Bovine herpesvirus 4

Virus classification
- (unranked): Virus
- Realm: Duplodnaviria
- Kingdom: Heunggongvirae
- Phylum: Peploviricota
- Class: Herviviricetes
- Order: Herpesvirales
- Family: Orthoherpesviridae
- Genus: Rhadinovirus
- Species: Rhadinovirus bovinegamma4
- Synonyms: Bovine gammaherpesvirus 4; Bovine herpesvirus 4; Movar virus;

= Bovine herpesvirus 4 =

Species of virus

Bovine herpesvirus 4 (BoHV-4) is a species of virus in the Orthoherpesviridae family. It is part of the subfamily Gammaherpesvirinae and genus Rhadinovirus. Infection is normally sub-clinical but can cause reproductive disease in cattle such as endometritis, vulvovaginitis and mastitis. Transmission is both vertical and horizontal. It can also be indirectly spread by fomites. Distribution is worldwide and the virus infects a range of ruminants, including bison, buffalo, sheep and goats.

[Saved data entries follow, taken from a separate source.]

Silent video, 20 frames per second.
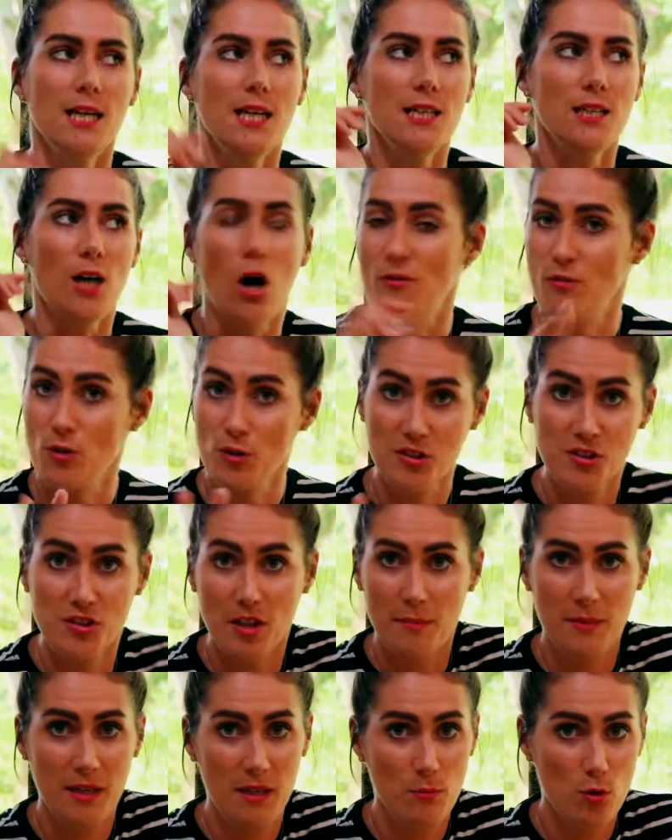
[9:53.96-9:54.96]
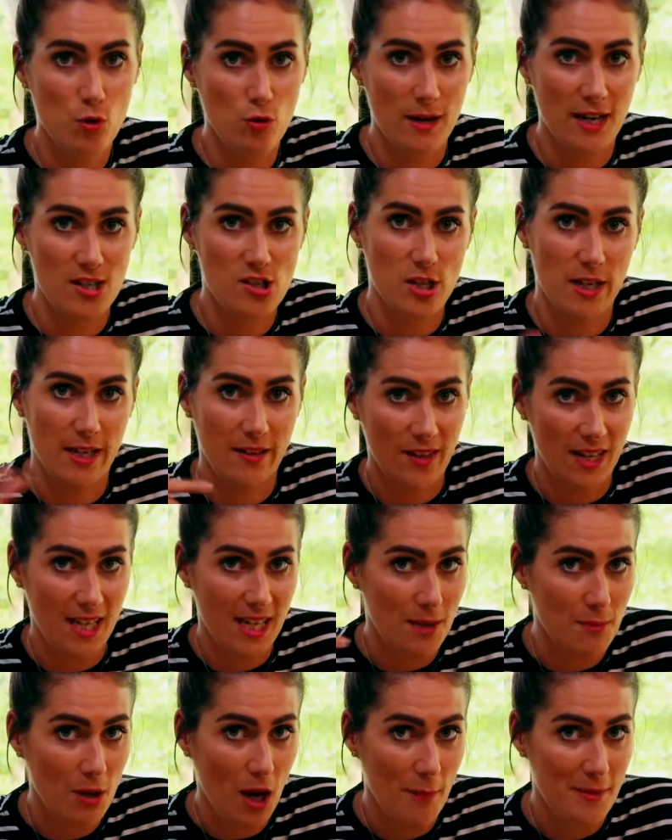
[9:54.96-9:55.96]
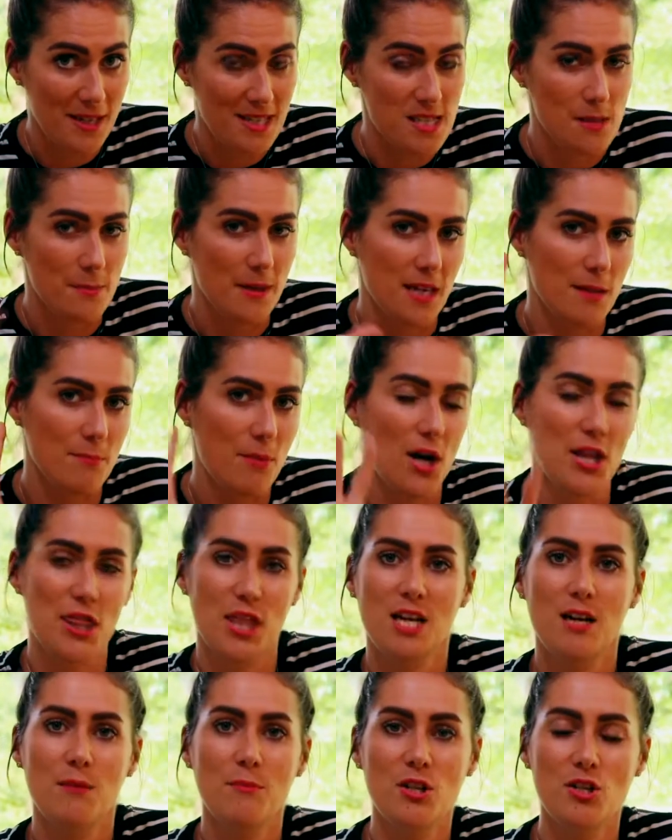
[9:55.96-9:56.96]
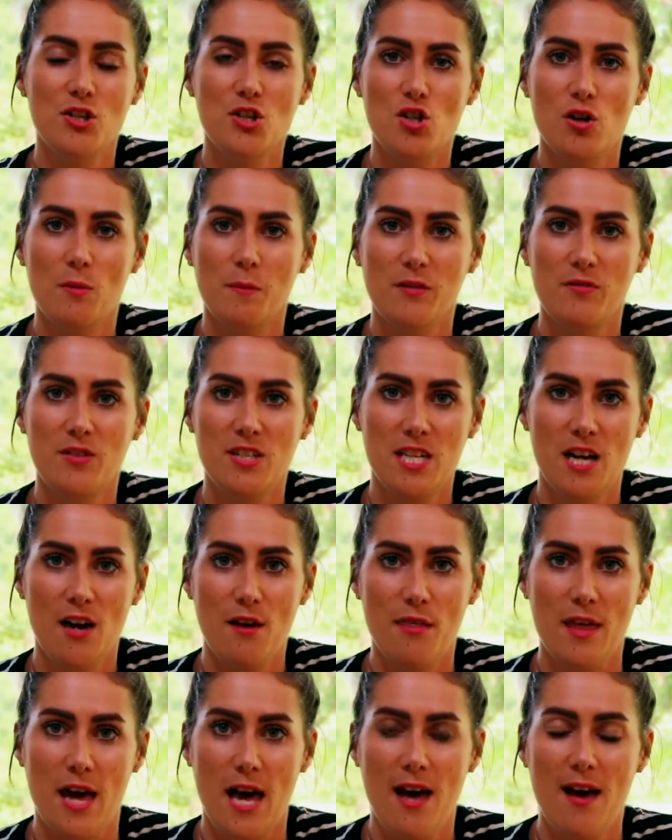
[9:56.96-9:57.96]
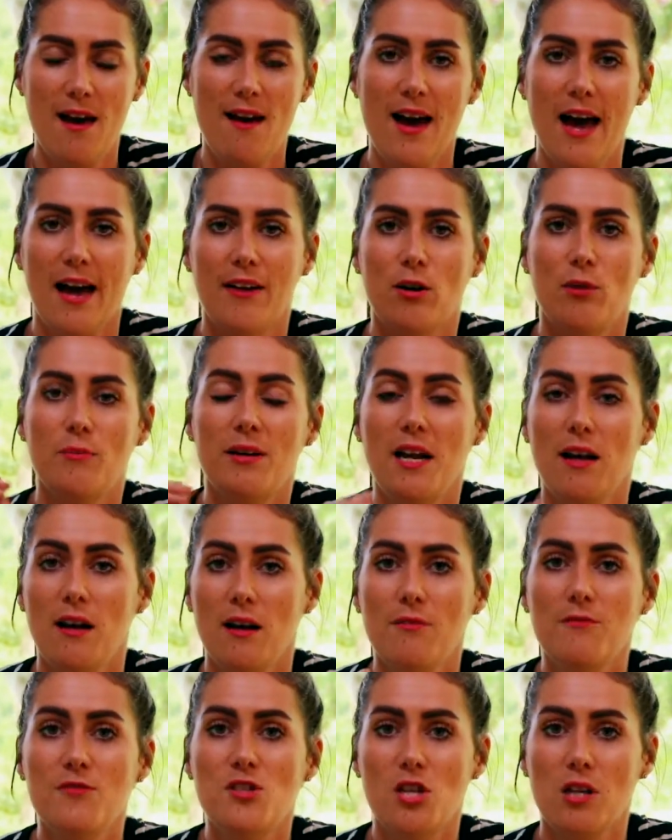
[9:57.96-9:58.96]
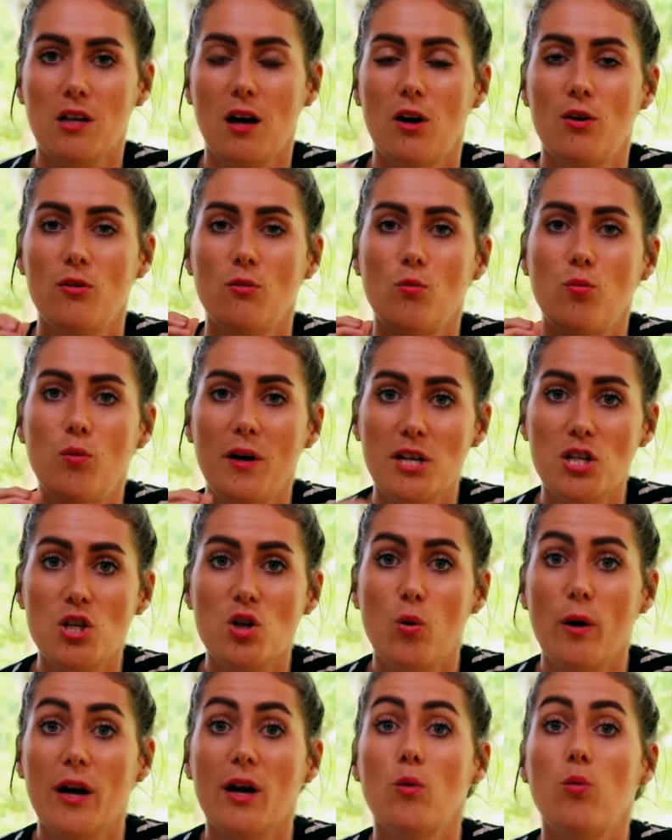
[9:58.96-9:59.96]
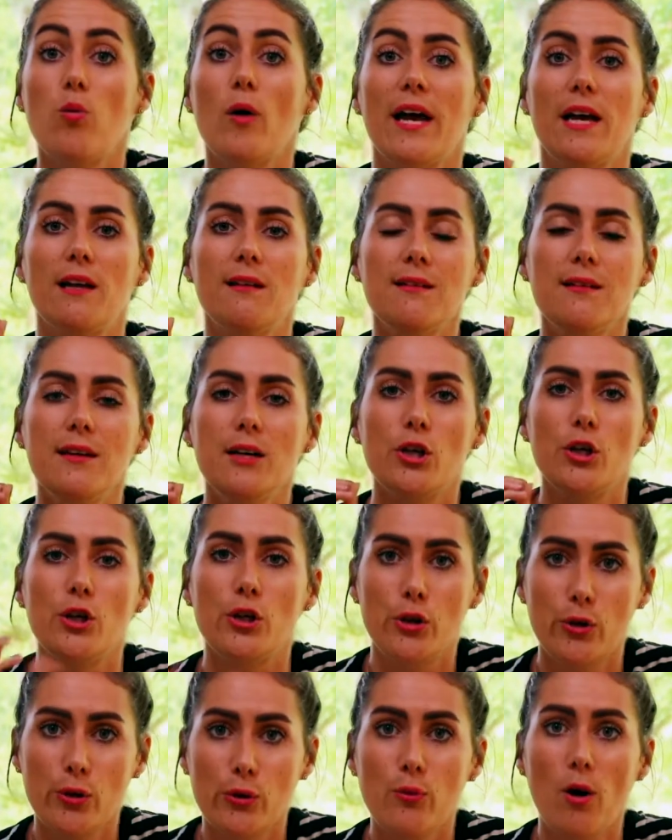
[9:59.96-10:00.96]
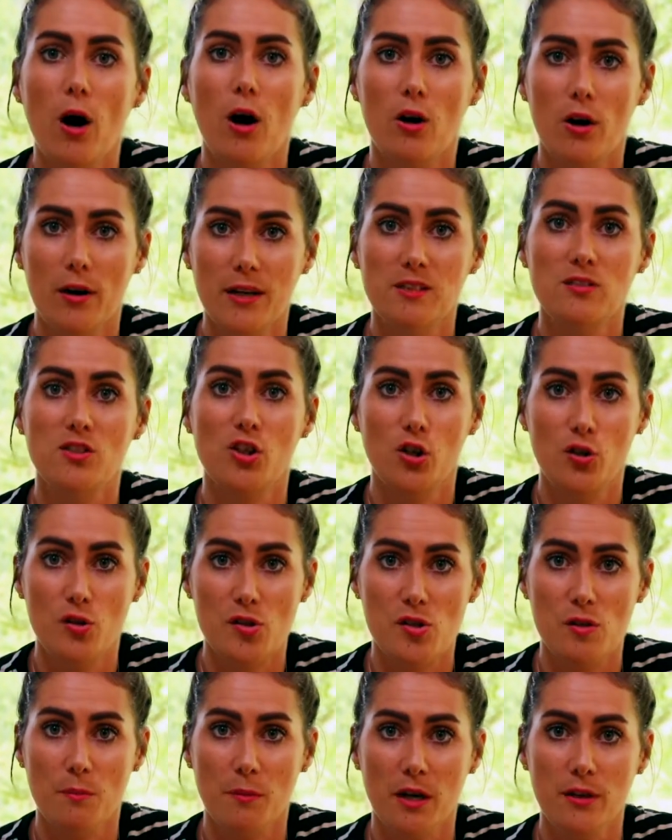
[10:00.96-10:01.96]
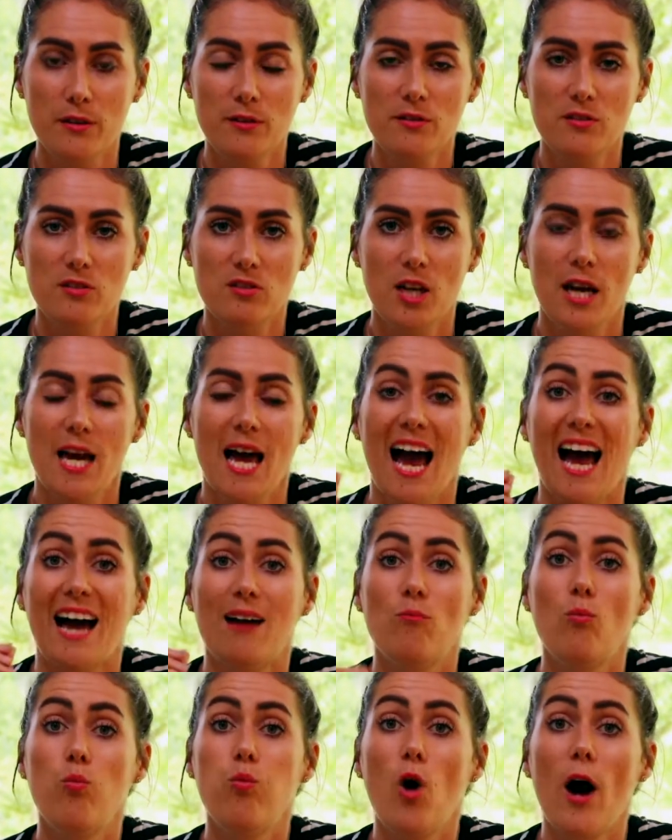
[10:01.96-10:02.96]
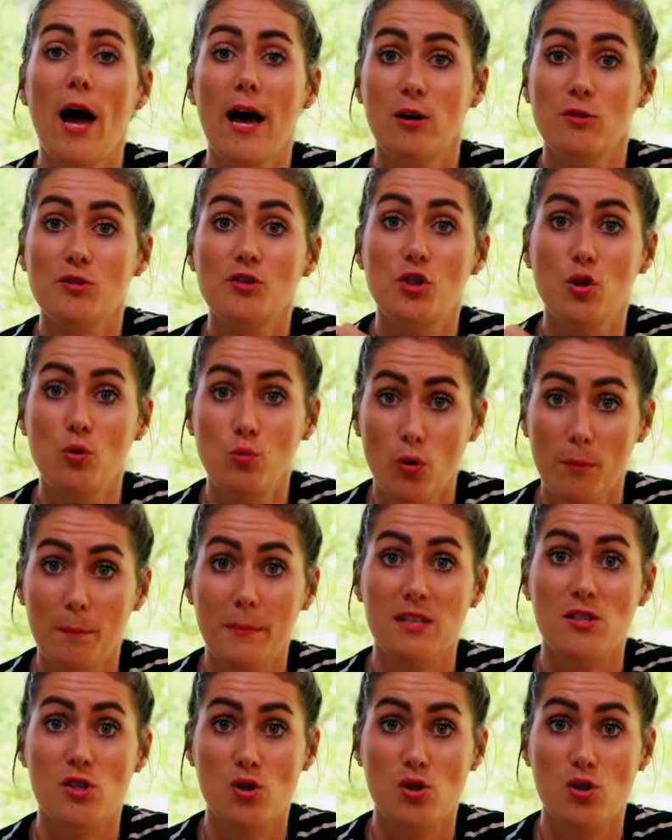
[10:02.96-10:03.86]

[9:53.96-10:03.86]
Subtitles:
I've got so many more actually, and they keep coming to me, but I think I'm going to stop the video there, and I would love to know which quick win you are going to use the most and what else you want me to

The disease may be referred to as a passenger virus.

== Clinical signs and diagnosis ==
BoHV-4 infection is often subclinical, with no observable clinical signs. However the virus may cause abortion and retained foetal membranes, and if an infected fetus is born alive it may be weak. It can also cause mastitis in dairy cattle. It may be isolated from conjunctivitis and respiratory disease cases but it is unknown whether the EHV-4 is a primary or opportunistic pathogen in these cases.

Diagnosis is achieved by virus isolation (from tissues or secretions), PCR, ELISA, and indirect immunofluorescence. Because BHV-4 infection can be asymptomatic, the presence of the virus does not confirm that it was the cause of the observed clinical signs.

== Treatment and control ==
Treatment is symptomatic. The virus can remain latent in recovered animals - shedding at times of stress, allowing the spread of disease to others. Appropriate hygiene and isolation measures can control disease. Vaccines exist in the USA but are not widely used.